▶ ABOUT THIS TASK
In the listing below, find the line with "Frames from a" and copy every line from there up to and including the line with "Transcript: So you", exactly and without pictures.

★ ★ ★ ★ ★

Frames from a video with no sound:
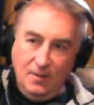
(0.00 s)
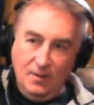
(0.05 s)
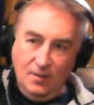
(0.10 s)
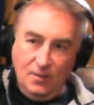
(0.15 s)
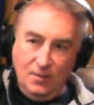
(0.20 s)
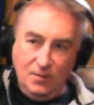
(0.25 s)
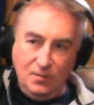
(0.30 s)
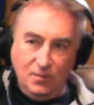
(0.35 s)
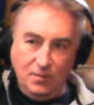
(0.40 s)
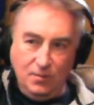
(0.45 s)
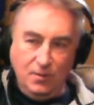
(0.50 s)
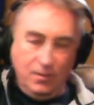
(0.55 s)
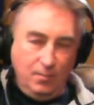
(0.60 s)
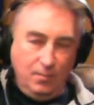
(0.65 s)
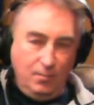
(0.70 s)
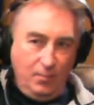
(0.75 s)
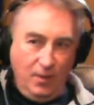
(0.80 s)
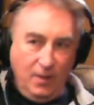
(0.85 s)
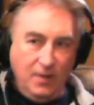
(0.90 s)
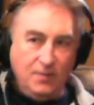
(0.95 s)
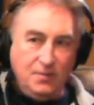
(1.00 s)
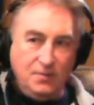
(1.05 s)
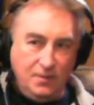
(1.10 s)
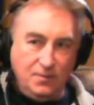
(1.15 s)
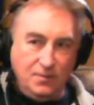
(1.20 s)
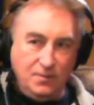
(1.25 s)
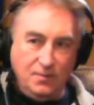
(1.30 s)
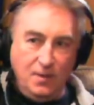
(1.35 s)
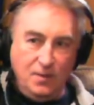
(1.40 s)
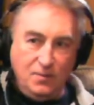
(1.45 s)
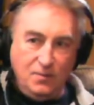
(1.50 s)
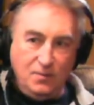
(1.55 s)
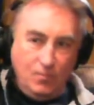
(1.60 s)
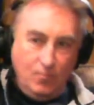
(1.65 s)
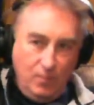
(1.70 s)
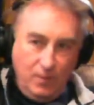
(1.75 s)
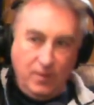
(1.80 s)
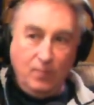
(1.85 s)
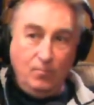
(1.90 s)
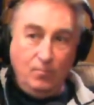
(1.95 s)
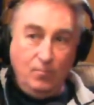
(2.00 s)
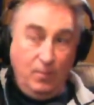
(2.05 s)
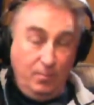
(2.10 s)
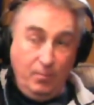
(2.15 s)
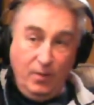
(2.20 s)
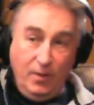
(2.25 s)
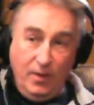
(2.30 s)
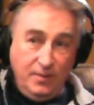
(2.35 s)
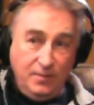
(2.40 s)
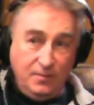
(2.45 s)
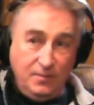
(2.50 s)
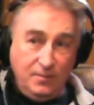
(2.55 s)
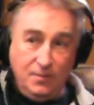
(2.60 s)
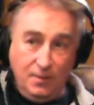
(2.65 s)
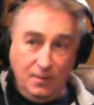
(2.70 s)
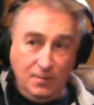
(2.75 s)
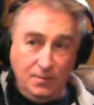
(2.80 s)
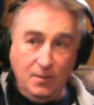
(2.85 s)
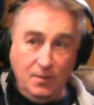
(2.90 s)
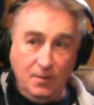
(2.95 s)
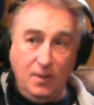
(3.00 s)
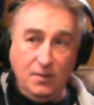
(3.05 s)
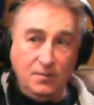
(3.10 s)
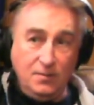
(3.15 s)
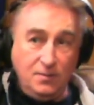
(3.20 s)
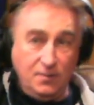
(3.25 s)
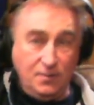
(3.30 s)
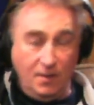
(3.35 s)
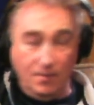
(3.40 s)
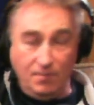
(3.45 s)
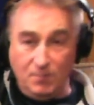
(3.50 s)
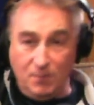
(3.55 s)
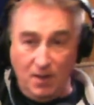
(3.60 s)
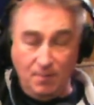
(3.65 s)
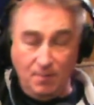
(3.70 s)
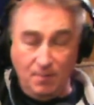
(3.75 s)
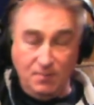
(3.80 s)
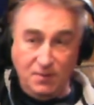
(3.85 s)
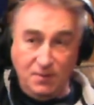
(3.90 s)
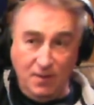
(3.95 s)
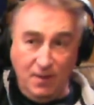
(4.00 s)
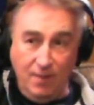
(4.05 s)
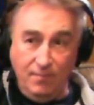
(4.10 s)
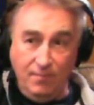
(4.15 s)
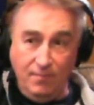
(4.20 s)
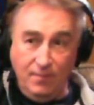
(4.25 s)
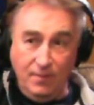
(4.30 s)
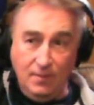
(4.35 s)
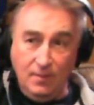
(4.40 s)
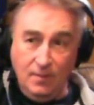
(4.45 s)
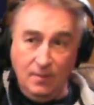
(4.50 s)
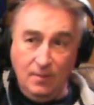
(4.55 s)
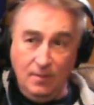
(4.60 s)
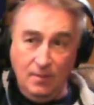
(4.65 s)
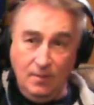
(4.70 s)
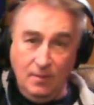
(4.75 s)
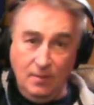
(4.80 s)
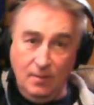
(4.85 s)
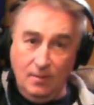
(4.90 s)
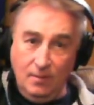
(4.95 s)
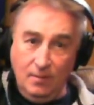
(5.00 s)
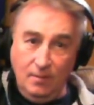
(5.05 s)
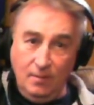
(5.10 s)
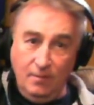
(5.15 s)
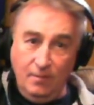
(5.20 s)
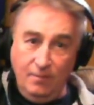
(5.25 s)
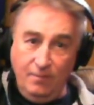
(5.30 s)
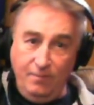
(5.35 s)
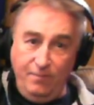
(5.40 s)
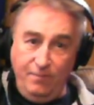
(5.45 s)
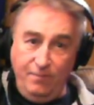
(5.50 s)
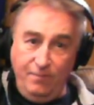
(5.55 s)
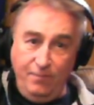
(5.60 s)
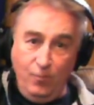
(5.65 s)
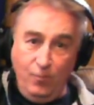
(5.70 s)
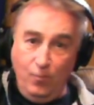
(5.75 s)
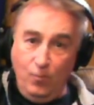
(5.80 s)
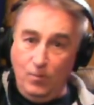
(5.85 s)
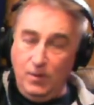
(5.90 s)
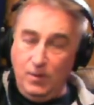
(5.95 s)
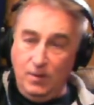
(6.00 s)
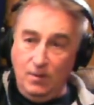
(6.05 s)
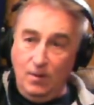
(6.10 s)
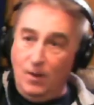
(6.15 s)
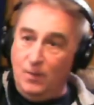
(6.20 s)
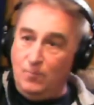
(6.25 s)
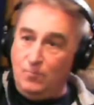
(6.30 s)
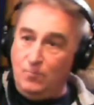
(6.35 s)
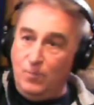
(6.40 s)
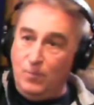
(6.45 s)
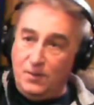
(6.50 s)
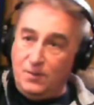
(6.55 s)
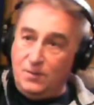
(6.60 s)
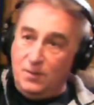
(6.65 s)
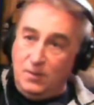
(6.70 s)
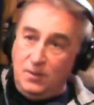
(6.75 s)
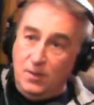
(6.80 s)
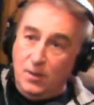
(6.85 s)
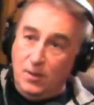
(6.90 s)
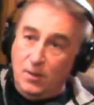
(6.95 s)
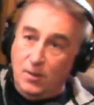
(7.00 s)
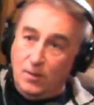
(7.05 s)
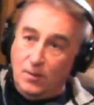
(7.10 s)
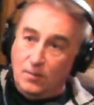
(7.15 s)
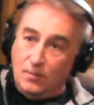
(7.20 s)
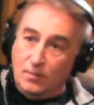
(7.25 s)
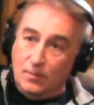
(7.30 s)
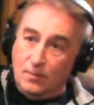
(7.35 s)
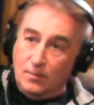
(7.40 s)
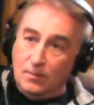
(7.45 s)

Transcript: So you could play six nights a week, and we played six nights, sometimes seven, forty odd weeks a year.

★ ★ ★ ★ ★

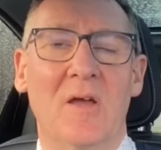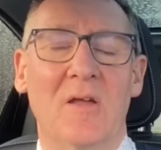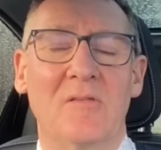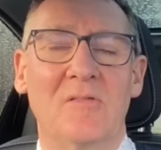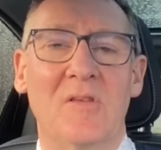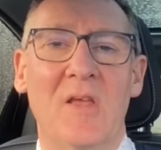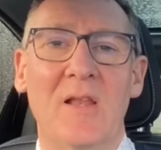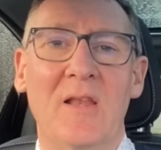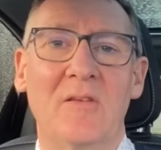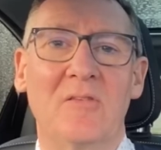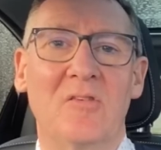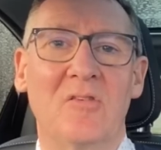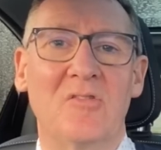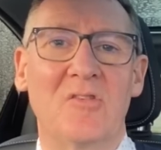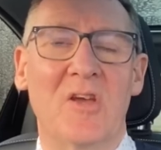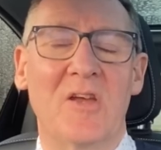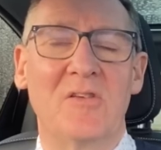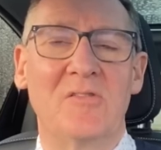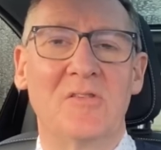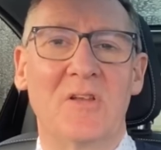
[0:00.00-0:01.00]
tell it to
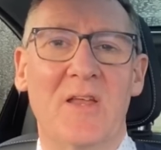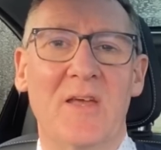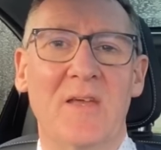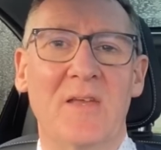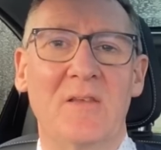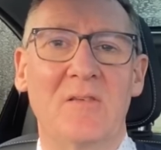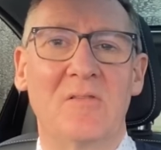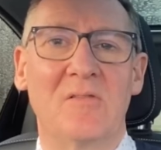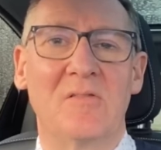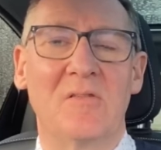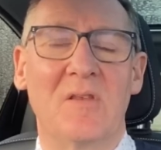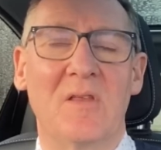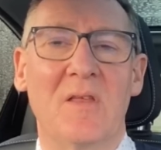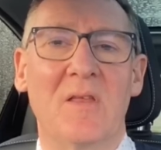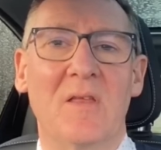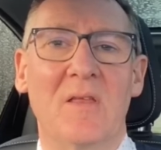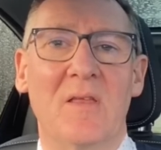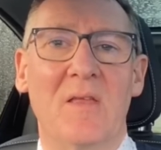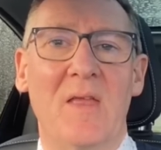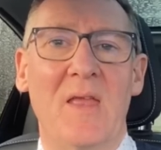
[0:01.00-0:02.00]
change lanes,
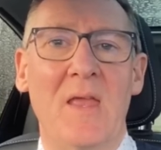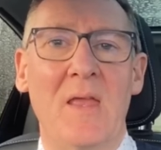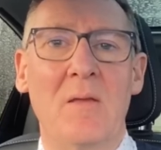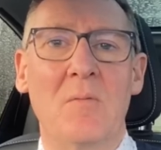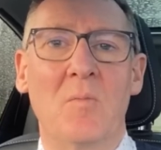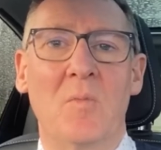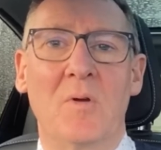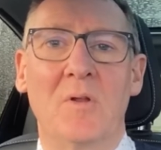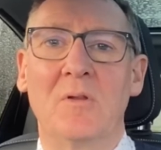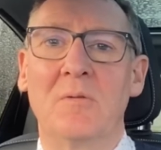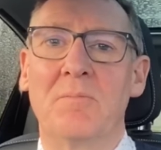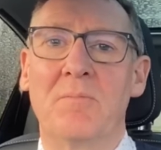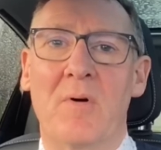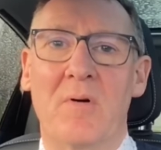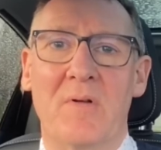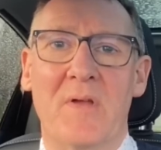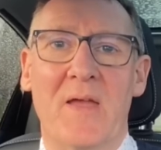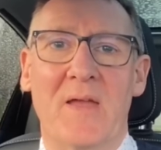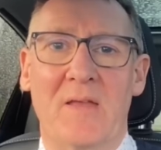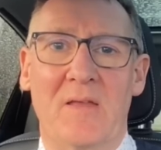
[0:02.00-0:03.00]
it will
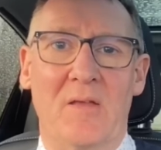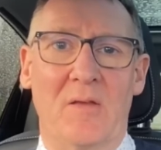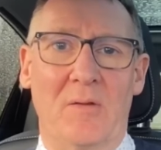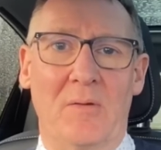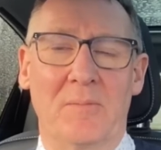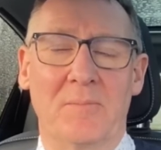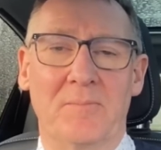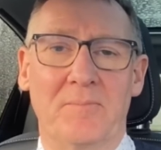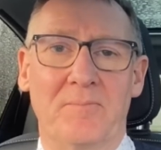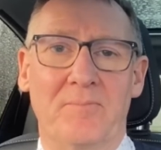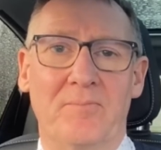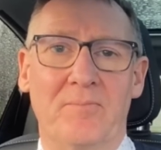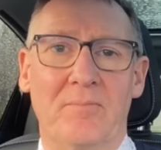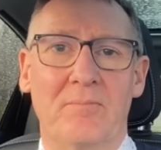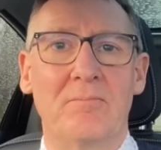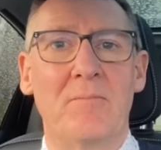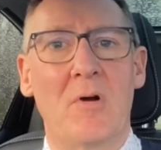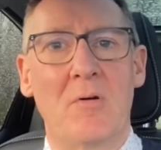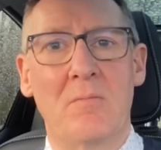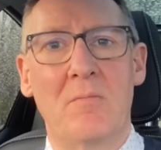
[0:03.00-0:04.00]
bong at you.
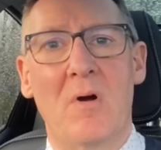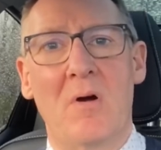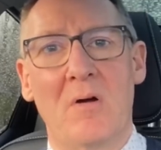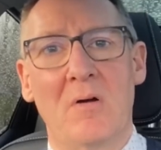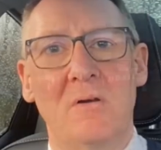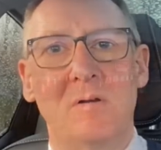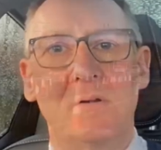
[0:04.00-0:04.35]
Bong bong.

★ ★ ★ ★ ★

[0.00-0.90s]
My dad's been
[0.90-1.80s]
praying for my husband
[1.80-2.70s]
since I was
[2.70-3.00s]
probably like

★ ★ ★ ★ ★

▶ OUTPUT BELOW
Frames from a video with no sound:
(0.00 s)
(0.05 s)
(0.10 s)
(0.15 s)
(0.20 s)
(0.25 s)
(0.30 s)
(0.35 s)
(0.40 s)
(0.45 s)
(0.50 s)
(0.55 s)
(0.60 s)
(0.65 s)
(0.70 s)
(0.75 s)
(0.80 s)
(0.85 s)
(0.90 s)
(0.95 s)
(1.00 s)
(1.05 s)
(1.10 s)
(1.15 s)
(1.20 s)
(1.25 s)
(1.30 s)
(1.35 s)
(1.40 s)
(1.45 s)
(1.50 s)
(1.55 s)
(1.60 s)
(1.65 s)
(1.70 s)
(1.75 s)
(1.80 s)
(1.85 s)
(1.90 s)
(1.95 s)
(2.00 s)
(2.05 s)
(2.10 s)
(2.15 s)
(2.20 s)
(2.25 s)
(2.30 s)
(2.35 s)
(2.40 s)
(2.45 s)
(2.50 s)
(2.55 s)
(2.60 s)
(2.65 s)
(2.70 s)
(2.75 s)
(2.80 s)
(2.85 s)
(2.90 s)
(2.95 s)
(3.00 s)
(3.05 s)
(3.10 s)
(3.15 s)
(3.20 s)
(3.25 s)
(3.30 s)
(3.35 s)
(3.40 s)
(3.45 s)
(3.50 s)
(3.55 s)
(3.60 s)
(3.65 s)
(3.70 s)
(3.75 s)
(3.80 s)
(3.85 s)
(3.90 s)
(3.95 s)
(4.00 s)
(4.05 s)
(4.10 s)
(4.15 s)
(4.20 s)
(4.25 s)
(4.30 s)
(4.35 s)
(4.40 s)
(4.45 s)
(4.50 s)
(4.55 s)
(4.60 s)
(4.65 s)
(4.70 s)
(4.75 s)
(4.80 s)
(4.85 s)
(4.90 s)
(4.95 s)
(5.00 s)
(5.05 s)
(5.10 s)
(5.15 s)
(5.20 s)
(5.25 s)
(5.30 s)
(5.35 s)
(5.40 s)
(5.45 s)
(5.50 s)
(5.55 s)
(5.60 s)
(5.65 s)
(5.70 s)
(5.75 s)
(5.80 s)
(5.85 s)
(5.90 s)
(5.95 s)
(6.00 s)
(6.05 s)
(6.10 s)
(6.15 s)
(6.20 s)
(6.25 s)
(6.30 s)
(6.35 s)
(6.40 s)
(6.45 s)
(6.50 s)
(6.55 s)
(6.60 s)
(6.65 s)
(6.70 s)
(6.75 s)
(6.80 s)
(6.85 s)
(6.90 s)
(6.95 s)
(7.00 s)
(7.05 s)
(7.10 s)
(7.15 s)
(7.20 s)
(7.25 s)
(7.30 s)
(7.35 s)
(7.40 s)
(7.45 s)

Transcript: So you could play six nights a week, and we played six nights, sometimes seven, forty odd weeks a year.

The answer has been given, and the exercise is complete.